[[ PROVIDED DATA open ]]

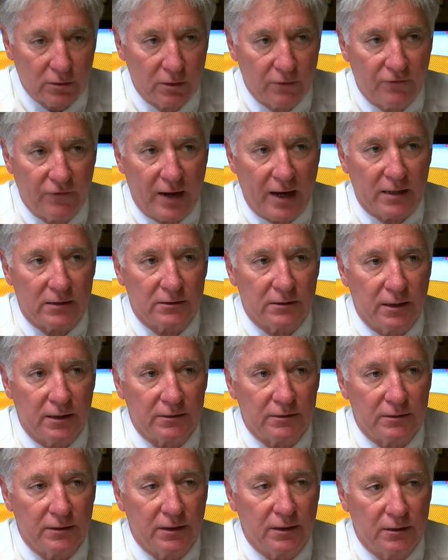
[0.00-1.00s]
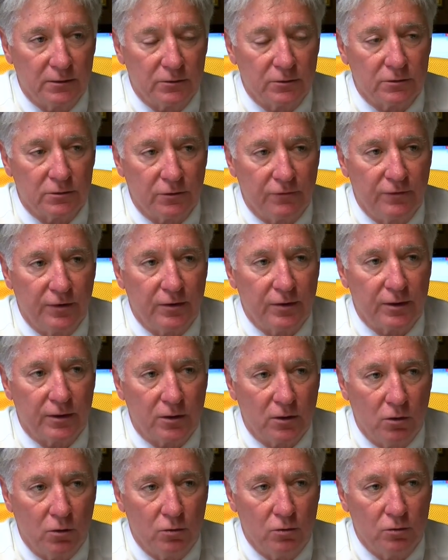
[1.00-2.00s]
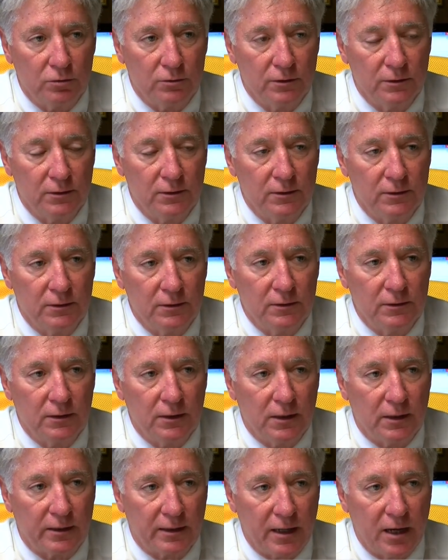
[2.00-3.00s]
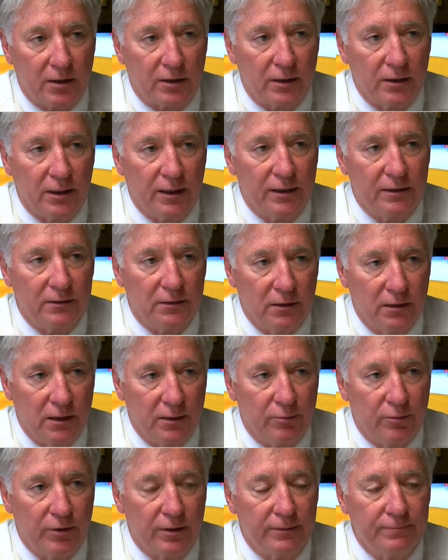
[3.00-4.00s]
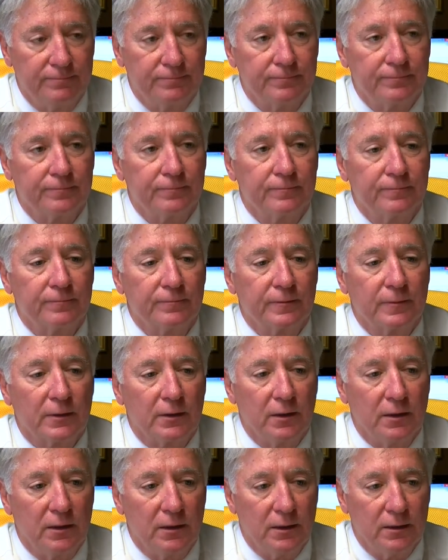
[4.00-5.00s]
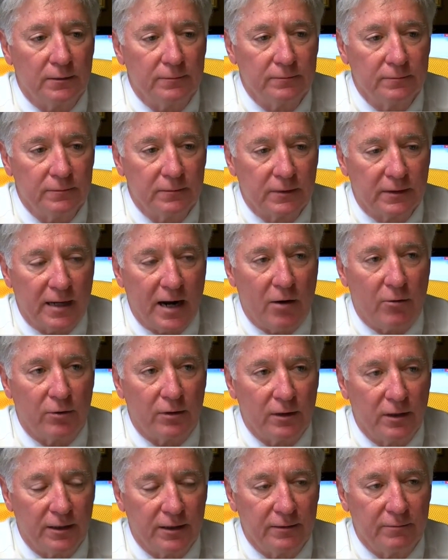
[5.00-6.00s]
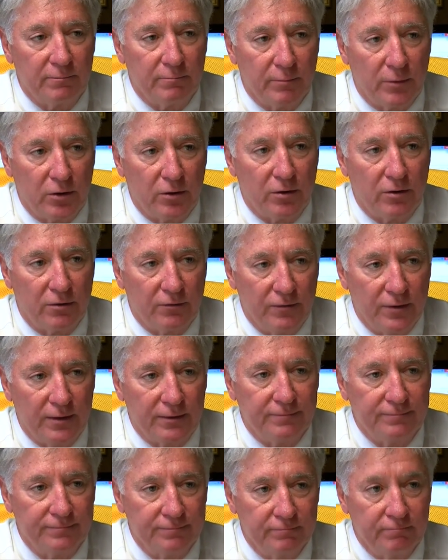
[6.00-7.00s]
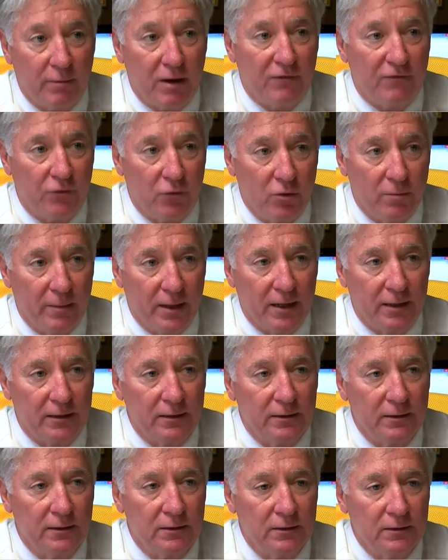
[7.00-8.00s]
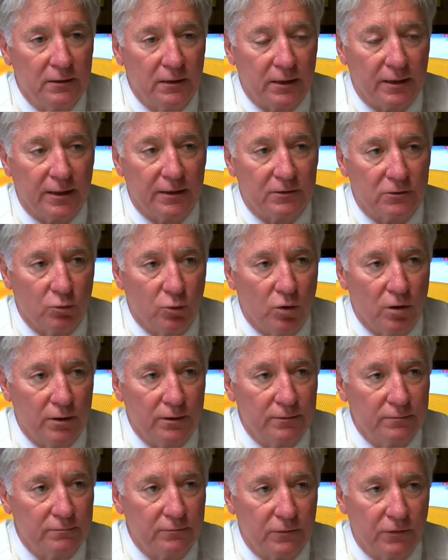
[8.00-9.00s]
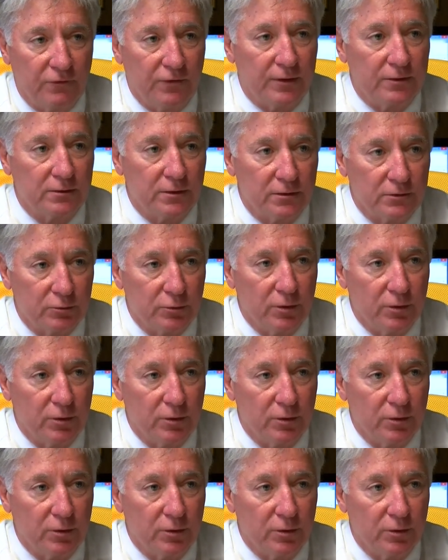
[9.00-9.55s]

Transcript: on the facts that I see, this is a very cold, uh, calculated, deliberate, uh, cowardly murder of, uh, by four men against one defenseless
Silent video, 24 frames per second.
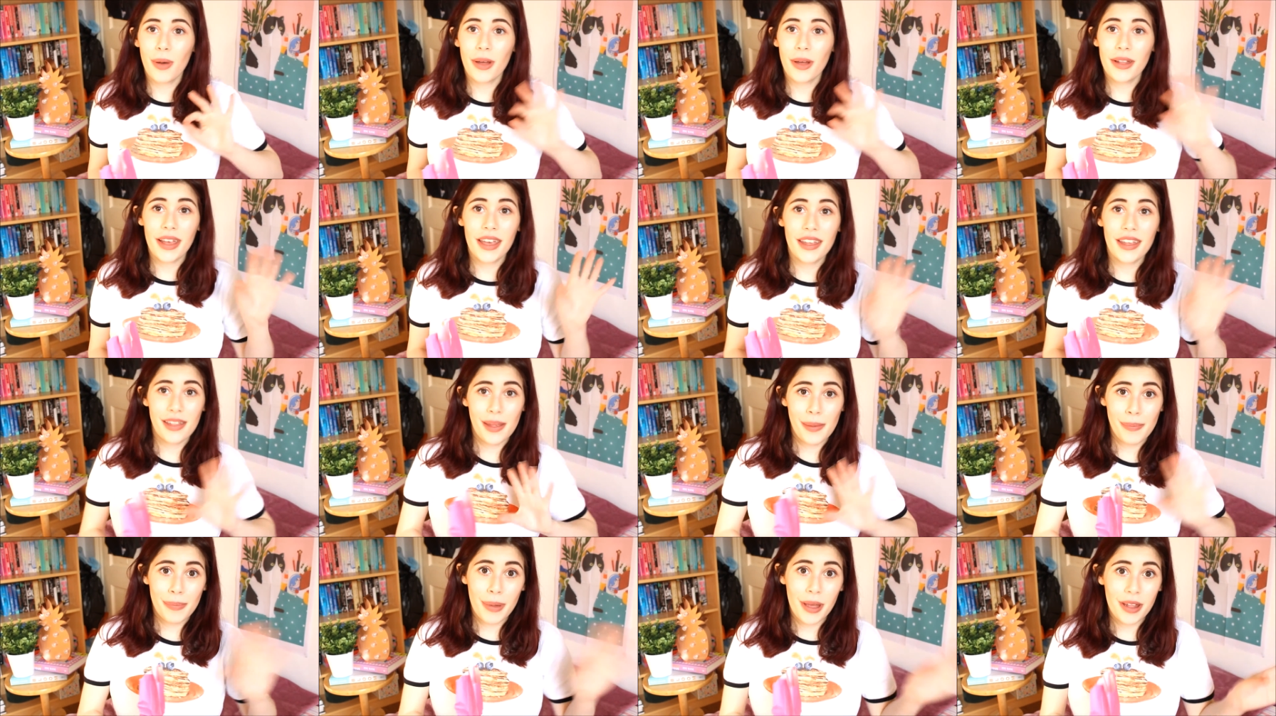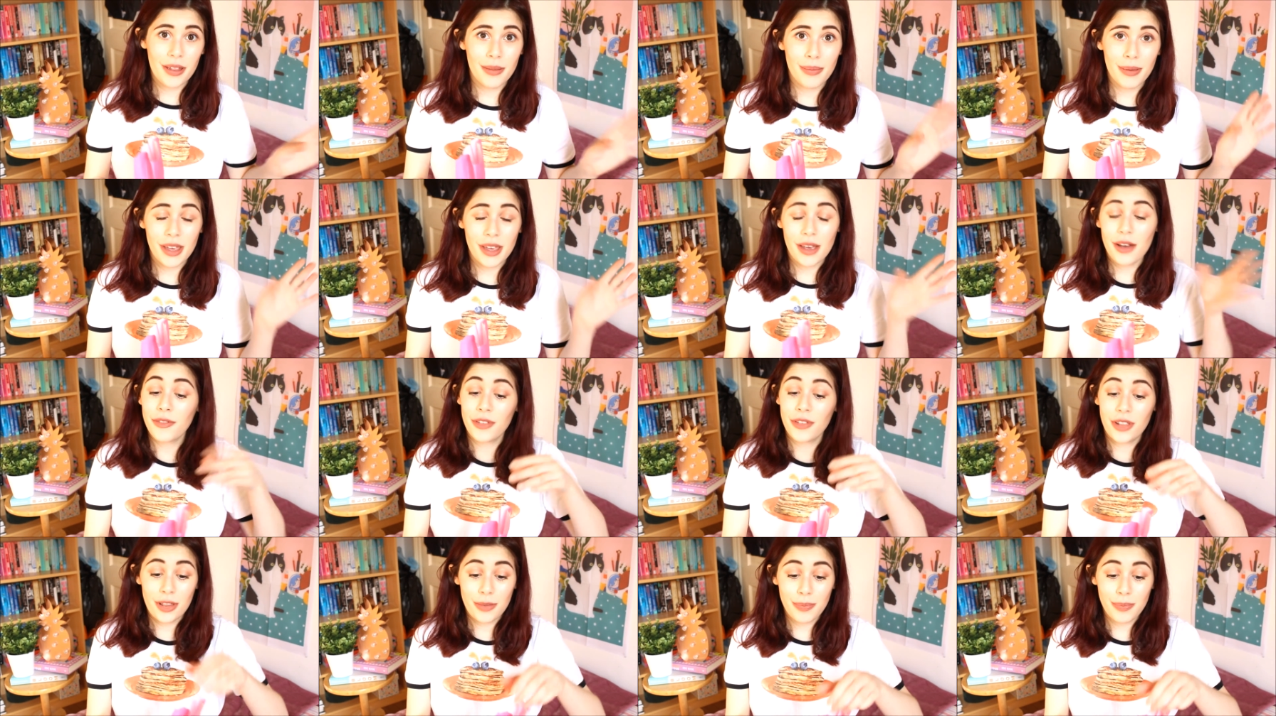one is the epitome
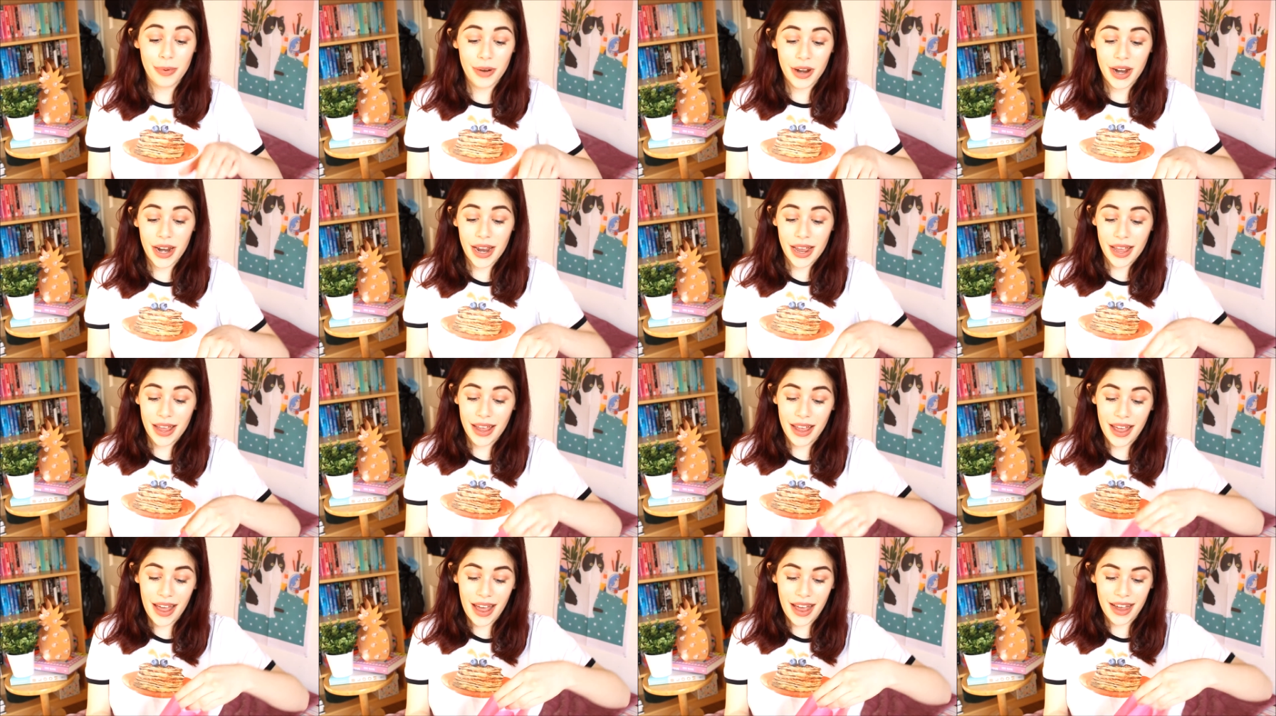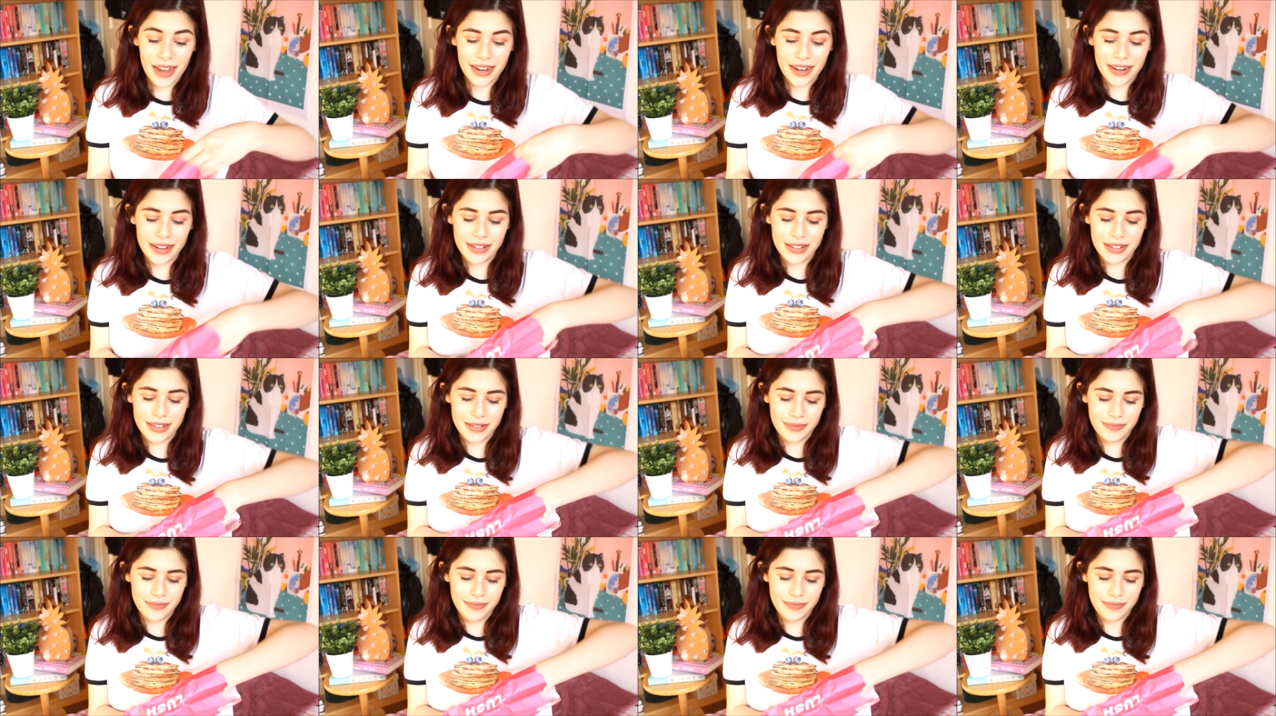of spring, and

[[ PROVIDED DATA closed ]]

§ WORK INSTRUCTIONS: All of the material above goes into the copy exactly as is; the pictures do not.

§ TASK SOLUTION:
[0.00-1.00s]
[1.00-2.00s]
[2.00-3.00s]
[3.00-4.00s]
[4.00-5.00s]
[5.00-6.00s]
[6.00-7.00s]
[7.00-8.00s]
[8.00-9.00s]
[9.00-9.55s]

Transcript: on the facts that I see, this is a very cold, uh, calculated, deliberate, uh, cowardly murder of, uh, by four men against one defenseless
Silent video, 24 frames per second.
one is the epitome
of spring, and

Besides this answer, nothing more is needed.